Hayatımın neresinde, hangi sıfatta, neden benimle bilmiyorum. Bir sabah gözlerimi açtığımda artık hayatımın onun ekseninde döndüğünü fark ettim. Bir anda varlığını sol yanımda hissettim. Bir süre anlamlandıramadım, ürktüm. Kaçtım ondan. Keşke hep kaçsaydım çünkü o beni kendi eksenine aldığında artık onsuz yapamayacağımı fark ettim. Hayallerin onsuz anlamsızlaşacağını fark ettim. Her aynaya baktığımda onu görmeye başladım, artık daha sık bakar oldum aynalara.
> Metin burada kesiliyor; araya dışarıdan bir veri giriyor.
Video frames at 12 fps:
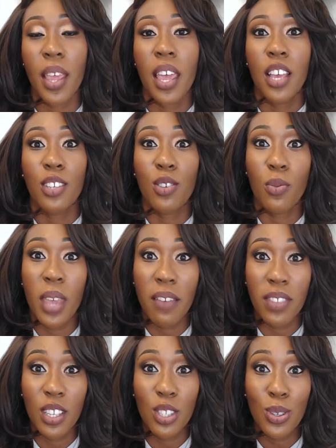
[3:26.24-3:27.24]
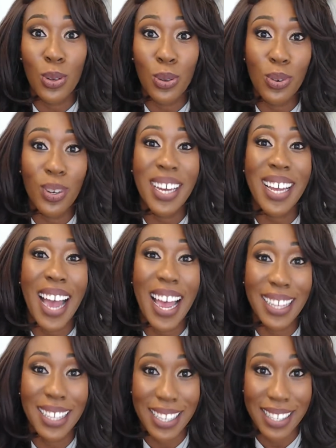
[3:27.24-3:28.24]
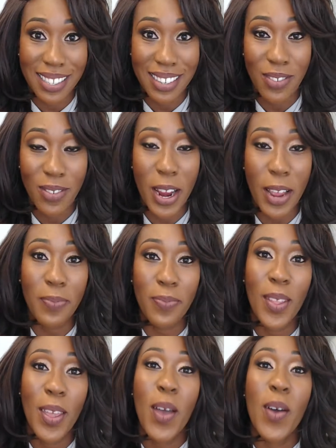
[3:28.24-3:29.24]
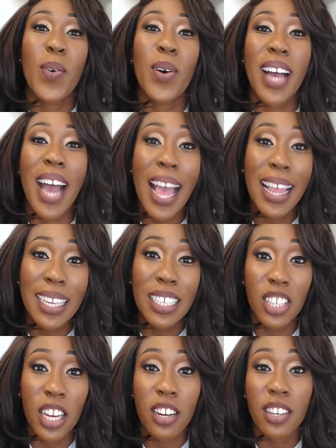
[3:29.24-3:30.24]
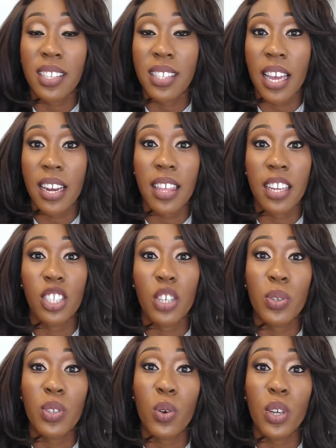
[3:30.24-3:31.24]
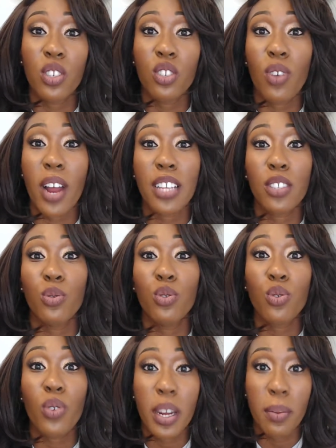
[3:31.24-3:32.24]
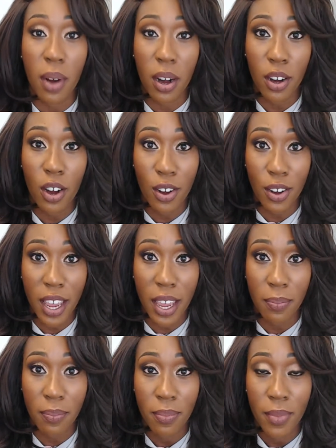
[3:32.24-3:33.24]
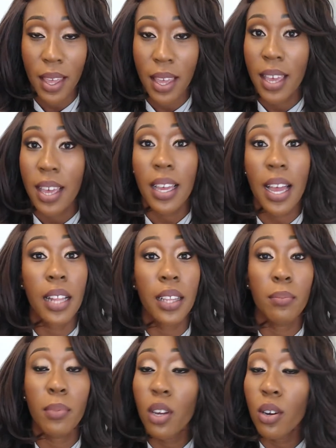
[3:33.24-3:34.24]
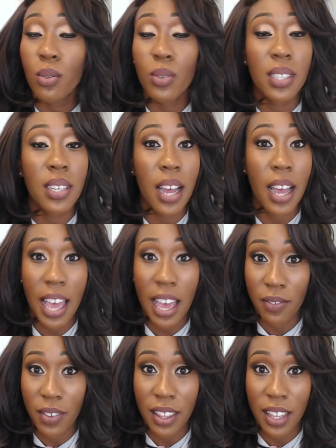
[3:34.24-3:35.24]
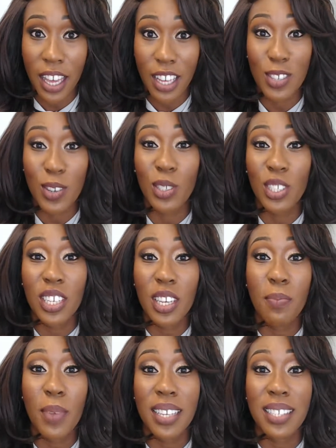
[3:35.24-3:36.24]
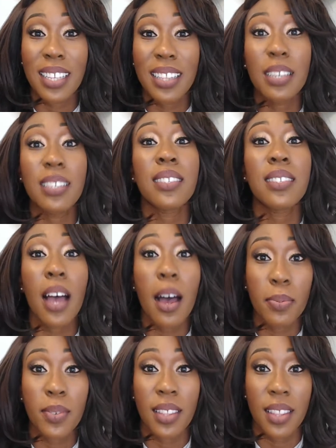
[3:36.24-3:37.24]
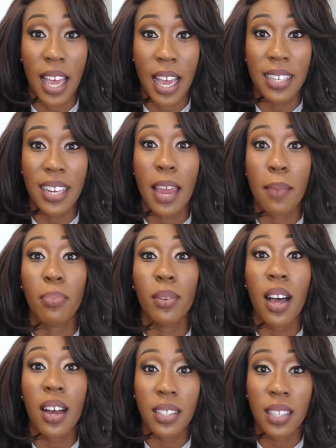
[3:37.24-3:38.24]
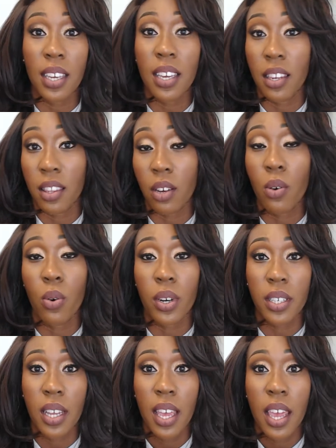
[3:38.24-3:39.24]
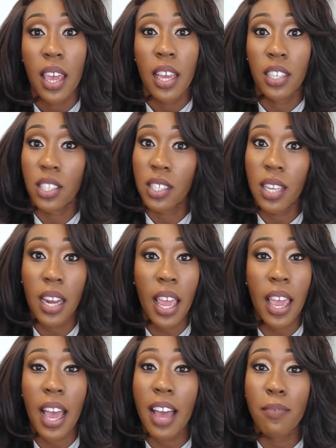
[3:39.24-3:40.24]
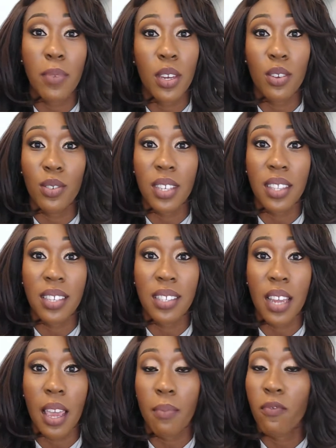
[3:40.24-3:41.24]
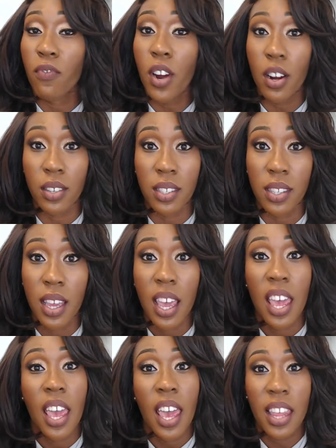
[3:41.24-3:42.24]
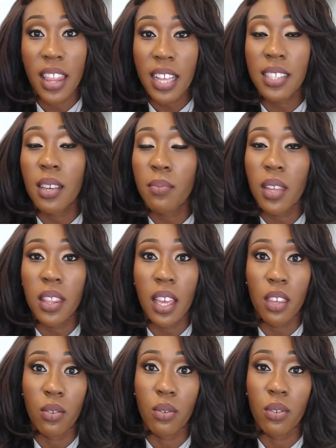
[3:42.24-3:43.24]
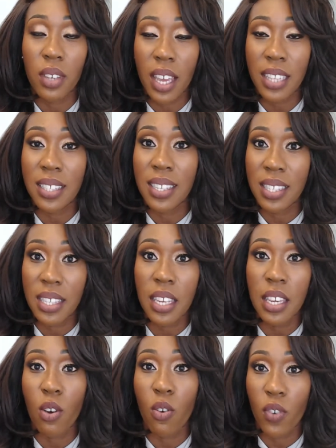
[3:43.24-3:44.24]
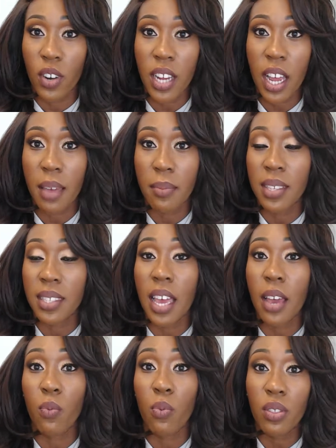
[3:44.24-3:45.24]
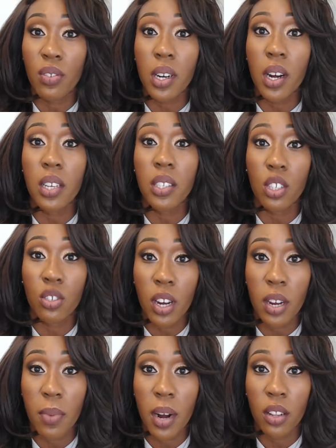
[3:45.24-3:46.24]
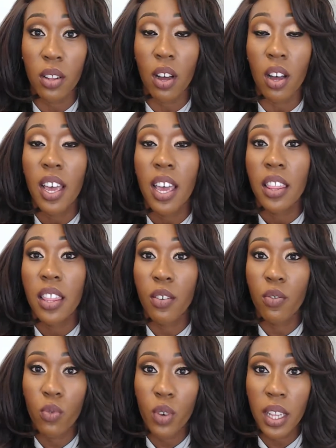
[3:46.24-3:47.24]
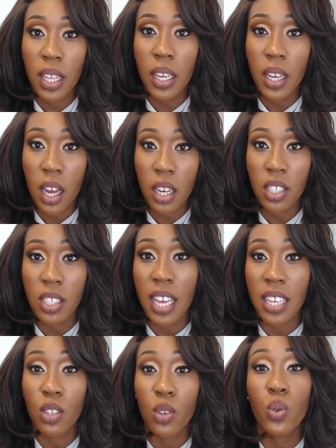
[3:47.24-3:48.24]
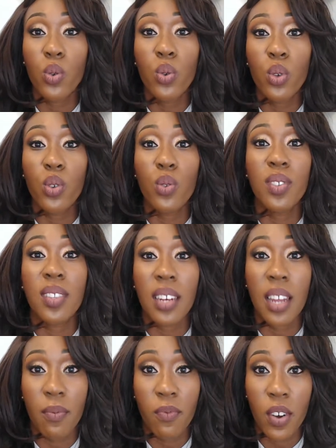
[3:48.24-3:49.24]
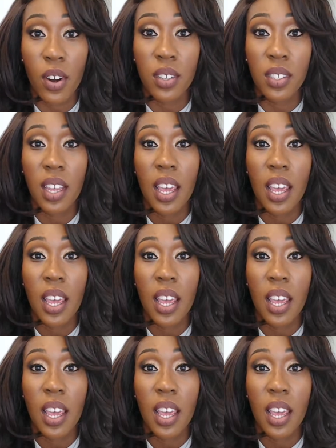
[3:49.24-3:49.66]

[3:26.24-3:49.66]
So we have these two Kylies, right? Well, Kylie Jenner decided that she was going to try to trademark her name. Kylie Minogue was not having that. So she basically stopped that and blocked it in the court. And she said, Hey, I've been using this name first. And that's something that you'll get to see over time is that with regards to trademark law, they're really conscious as to who used the name first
Soranlara bir yansımam var dedim. Sığındığım bir liman var dedim. Her ulu ağacım dediğim beni terk etti ona asla ulu ağacım demedim, diyemedim. Zaten her zaman sırtımı ona yaslayamazdım da. Dedim ya bir vardı bir yoktu aslında. Sığınacak limanı her zaman bulamazsın, ona ulaşmak zordur. Bu yüzden sığınacak limandı o. Belki de bir masaldı hayatımda. Belki ne yapmam gerektiğini söyleyen bir yardımcı. Ama belkiydi. Hiçbir zaman kesinlik belirtisi olmadan hayatımdaydı. Hayatımdaydı diyorum ya belki de hiçbir zaman hayatımda olmadı. Evet, böyle çelişkiliydi onun varlığı.
Çelişkisini seviyordum onun, yalnızlığını seviyordum, yalnızlığıma ortak oluşunu seviyordum. Hayatlarımız farklı boyutlardayken, farklı konulardan aynı şeyleri hissettiğimiz için onu seviyordum. Cümlelerimiz birbirine benziyordu. Yaşadıklarımız birbirine benziyordu. Olduklarımız ve olmak istediklerimiz birbirine benziyordu. Ama tutarsızdı işte. Bir anda silebilirdi her şeyi, ben yapamam ya onun yaptığını; nasıl bu kadar acımasız olduğunu düşünür olmuştum. Ona ihtiyacım olduğunu nasıl olurda göremez diye sorar olmuşum gördüğüm herkese. Bir tek ona soramamışım, bilirim cevabını çünkü. Korkarım o cevabı almaktan. Bugün, bu yazıyı yazarken de yok hayatımda. Yine gitti bir yerlere. Ne zaman döner bilmiyorum, belki yıllarca gelmez, belki de onsuz aldığım birkaç nefes sonra gelecek. Bildiğim bir şey var ama gerçekten ona ihtiyacım olduğunda onun eli her zaman omzumda olacak.
Yavaş yavaş delirdiğimi düşünüyorsunuz. Hayır, ben delirmedim. Asıl deli olan sizsiniz. Samimiyetsiz, gereksiz insanları hayatınıza alıp sonra da onlar için acı çekiyorsunuz. Bense yansımam olduğunu düşündüğüm, beklemeye gerçekten değecek olan ve bir gün mutlaka bir daha gitmemek üzere gelecek olanı sevmekle meşgulüm. Onun kim olduğunu bilmiyorsunuz. Aslında bende bilmiyorum. Çünkü bilirsem dayanamam herkese anlatırım. Büyüsü kaybolur. Bir daha gelmez. Bu yüzden kendimden de saklıyorum. Ona bu yüzden ulaşamıyorum.
Ve bir gün o bir daha gitmemek üzere geldiğinde, benimle birlikte hepiniz onun aslında kim olduğunu öğreneceksiniz. O güne kadar sessiz olun. “ Huzur “ a ulaşmanın sessizliği bu.
Şşşş, sessiz ol, daha fazla konuşup onun gelmesini geciktiremem.
Sen; eğer gecikirsen nefesim tükenir, her şey için çok geç olur o yüzden çok bekletmeden gel.
İstanbul”u sevdiğim gibi; Seni seviyorum, nefesim yettiğince seni beklemeye hazırım sol yanım.